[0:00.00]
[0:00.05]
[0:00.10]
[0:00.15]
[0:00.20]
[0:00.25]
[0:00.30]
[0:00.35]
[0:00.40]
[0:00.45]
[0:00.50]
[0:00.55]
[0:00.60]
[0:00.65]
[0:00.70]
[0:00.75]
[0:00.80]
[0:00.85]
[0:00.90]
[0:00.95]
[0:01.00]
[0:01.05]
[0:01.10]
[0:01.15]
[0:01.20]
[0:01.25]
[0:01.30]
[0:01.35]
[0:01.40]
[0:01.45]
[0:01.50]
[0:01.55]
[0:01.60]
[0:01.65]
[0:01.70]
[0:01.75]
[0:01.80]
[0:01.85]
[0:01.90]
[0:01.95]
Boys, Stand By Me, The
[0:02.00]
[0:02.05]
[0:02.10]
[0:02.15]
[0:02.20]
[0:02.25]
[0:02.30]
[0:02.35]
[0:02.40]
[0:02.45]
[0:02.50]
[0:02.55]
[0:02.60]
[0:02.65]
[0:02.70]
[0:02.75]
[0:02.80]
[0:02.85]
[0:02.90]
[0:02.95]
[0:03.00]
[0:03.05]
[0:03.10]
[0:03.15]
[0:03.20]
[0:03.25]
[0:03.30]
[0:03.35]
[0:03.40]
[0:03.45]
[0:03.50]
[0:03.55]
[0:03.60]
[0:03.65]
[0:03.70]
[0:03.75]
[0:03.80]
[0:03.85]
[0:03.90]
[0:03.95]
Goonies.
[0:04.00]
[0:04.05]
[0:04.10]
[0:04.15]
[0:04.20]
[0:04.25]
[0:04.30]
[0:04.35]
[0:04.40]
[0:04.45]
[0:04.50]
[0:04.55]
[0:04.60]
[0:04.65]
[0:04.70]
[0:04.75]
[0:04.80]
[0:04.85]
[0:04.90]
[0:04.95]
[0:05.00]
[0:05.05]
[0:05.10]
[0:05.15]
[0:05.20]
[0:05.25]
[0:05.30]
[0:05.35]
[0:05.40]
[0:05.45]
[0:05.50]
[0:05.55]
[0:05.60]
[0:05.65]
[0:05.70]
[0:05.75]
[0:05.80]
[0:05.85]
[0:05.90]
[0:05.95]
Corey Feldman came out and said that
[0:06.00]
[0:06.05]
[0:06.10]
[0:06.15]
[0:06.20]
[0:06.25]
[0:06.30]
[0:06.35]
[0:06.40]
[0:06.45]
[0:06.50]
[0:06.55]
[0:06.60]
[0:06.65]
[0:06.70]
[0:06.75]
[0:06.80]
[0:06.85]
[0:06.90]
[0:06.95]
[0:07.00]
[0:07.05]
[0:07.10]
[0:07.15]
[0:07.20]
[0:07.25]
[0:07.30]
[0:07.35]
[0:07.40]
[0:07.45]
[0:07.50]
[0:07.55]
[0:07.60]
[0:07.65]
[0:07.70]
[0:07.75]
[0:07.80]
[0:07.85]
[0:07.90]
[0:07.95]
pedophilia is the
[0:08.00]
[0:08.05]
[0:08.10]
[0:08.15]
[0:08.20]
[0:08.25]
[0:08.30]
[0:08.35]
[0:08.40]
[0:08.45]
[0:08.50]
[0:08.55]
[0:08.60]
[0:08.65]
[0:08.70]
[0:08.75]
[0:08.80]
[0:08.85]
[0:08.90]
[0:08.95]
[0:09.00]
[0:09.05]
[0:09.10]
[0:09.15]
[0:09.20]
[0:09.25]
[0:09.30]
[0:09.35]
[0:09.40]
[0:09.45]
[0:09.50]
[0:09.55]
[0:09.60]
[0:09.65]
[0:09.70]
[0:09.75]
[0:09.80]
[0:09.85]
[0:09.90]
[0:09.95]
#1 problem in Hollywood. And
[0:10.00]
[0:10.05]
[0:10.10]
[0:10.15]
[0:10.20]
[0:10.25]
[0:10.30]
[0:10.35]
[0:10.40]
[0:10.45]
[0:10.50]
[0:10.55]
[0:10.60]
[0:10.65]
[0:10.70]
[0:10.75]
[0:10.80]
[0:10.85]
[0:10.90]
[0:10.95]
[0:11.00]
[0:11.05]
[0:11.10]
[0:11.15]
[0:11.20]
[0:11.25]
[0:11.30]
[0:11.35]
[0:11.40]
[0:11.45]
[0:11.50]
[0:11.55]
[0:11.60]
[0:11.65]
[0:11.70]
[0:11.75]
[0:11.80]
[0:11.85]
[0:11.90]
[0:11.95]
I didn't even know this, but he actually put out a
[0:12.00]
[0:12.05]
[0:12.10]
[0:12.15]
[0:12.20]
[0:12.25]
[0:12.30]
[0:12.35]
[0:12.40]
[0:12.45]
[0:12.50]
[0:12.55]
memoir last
__________________________________________________
#### TASK:
Reproduce each record above exactly, keeping every word as it stands.

#### EXERCISE SOLUTION:
[0:00.00]
[0:00.05]
[0:00.10]
[0:00.15]
[0:00.20]
[0:00.25]
[0:00.30]
[0:00.35]
[0:00.40]
[0:00.45]
[0:00.50]
[0:00.55]
[0:00.60]
[0:00.65]
[0:00.70]
[0:00.75]
[0:00.80]
[0:00.85]
[0:00.90]
[0:00.95]
[0:01.00]
[0:01.05]
[0:01.10]
[0:01.15]
[0:01.20]
[0:01.25]
[0:01.30]
[0:01.35]
[0:01.40]
[0:01.45]
[0:01.50]
[0:01.55]
[0:01.60]
[0:01.65]
[0:01.70]
[0:01.75]
[0:01.80]
[0:01.85]
[0:01.90]
[0:01.95]
Boys, Stand By Me, The
[0:02.00]
[0:02.05]
[0:02.10]
[0:02.15]
[0:02.20]
[0:02.25]
[0:02.30]
[0:02.35]
[0:02.40]
[0:02.45]
[0:02.50]
[0:02.55]
[0:02.60]
[0:02.65]
[0:02.70]
[0:02.75]
[0:02.80]
[0:02.85]
[0:02.90]
[0:02.95]
[0:03.00]
[0:03.05]
[0:03.10]
[0:03.15]
[0:03.20]
[0:03.25]
[0:03.30]
[0:03.35]
[0:03.40]
[0:03.45]
[0:03.50]
[0:03.55]
[0:03.60]
[0:03.65]
[0:03.70]
[0:03.75]
[0:03.80]
[0:03.85]
[0:03.90]
[0:03.95]
Goonies.
[0:04.00]
[0:04.05]
[0:04.10]
[0:04.15]
[0:04.20]
[0:04.25]
[0:04.30]
[0:04.35]
[0:04.40]
[0:04.45]
[0:04.50]
[0:04.55]
[0:04.60]
[0:04.65]
[0:04.70]
[0:04.75]
[0:04.80]
[0:04.85]
[0:04.90]
[0:04.95]
[0:05.00]
[0:05.05]
[0:05.10]
[0:05.15]
[0:05.20]
[0:05.25]
[0:05.30]
[0:05.35]
[0:05.40]
[0:05.45]
[0:05.50]
[0:05.55]
[0:05.60]
[0:05.65]
[0:05.70]
[0:05.75]
[0:05.80]
[0:05.85]
[0:05.90]
[0:05.95]
Corey Feldman came out and said that
[0:06.00]
[0:06.05]
[0:06.10]
[0:06.15]
[0:06.20]
[0:06.25]
[0:06.30]
[0:06.35]
[0:06.40]
[0:06.45]
[0:06.50]
[0:06.55]
[0:06.60]
[0:06.65]
[0:06.70]
[0:06.75]
[0:06.80]
[0:06.85]
[0:06.90]
[0:06.95]
[0:07.00]
[0:07.05]
[0:07.10]
[0:07.15]
[0:07.20]
[0:07.25]
[0:07.30]
[0:07.35]
[0:07.40]
[0:07.45]
[0:07.50]
[0:07.55]
[0:07.60]
[0:07.65]
[0:07.70]
[0:07.75]
[0:07.80]
[0:07.85]
[0:07.90]
[0:07.95]
pedophilia is the
[0:08.00]
[0:08.05]
[0:08.10]
[0:08.15]
[0:08.20]
[0:08.25]
[0:08.30]
[0:08.35]
[0:08.40]
[0:08.45]
[0:08.50]
[0:08.55]
[0:08.60]
[0:08.65]
[0:08.70]
[0:08.75]
[0:08.80]
[0:08.85]
[0:08.90]
[0:08.95]
[0:09.00]
[0:09.05]
[0:09.10]
[0:09.15]
[0:09.20]
[0:09.25]
[0:09.30]
[0:09.35]
[0:09.40]
[0:09.45]
[0:09.50]
[0:09.55]
[0:09.60]
[0:09.65]
[0:09.70]
[0:09.75]
[0:09.80]
[0:09.85]
[0:09.90]
[0:09.95]
#1 problem in Hollywood. And
[0:10.00]
[0:10.05]
[0:10.10]
[0:10.15]
[0:10.20]
[0:10.25]
[0:10.30]
[0:10.35]
[0:10.40]
[0:10.45]
[0:10.50]
[0:10.55]
[0:10.60]
[0:10.65]
[0:10.70]
[0:10.75]
[0:10.80]
[0:10.85]
[0:10.90]
[0:10.95]
[0:11.00]
[0:11.05]
[0:11.10]
[0:11.15]
[0:11.20]
[0:11.25]
[0:11.30]
[0:11.35]
[0:11.40]
[0:11.45]
[0:11.50]
[0:11.55]
[0:11.60]
[0:11.65]
[0:11.70]
[0:11.75]
[0:11.80]
[0:11.85]
[0:11.90]
[0:11.95]
I didn't even know this, but he actually put out a
[0:12.00]
[0:12.05]
[0:12.10]
[0:12.15]
[0:12.20]
[0:12.25]
[0:12.30]
[0:12.35]
[0:12.40]
[0:12.45]
[0:12.50]
[0:12.55]
memoir last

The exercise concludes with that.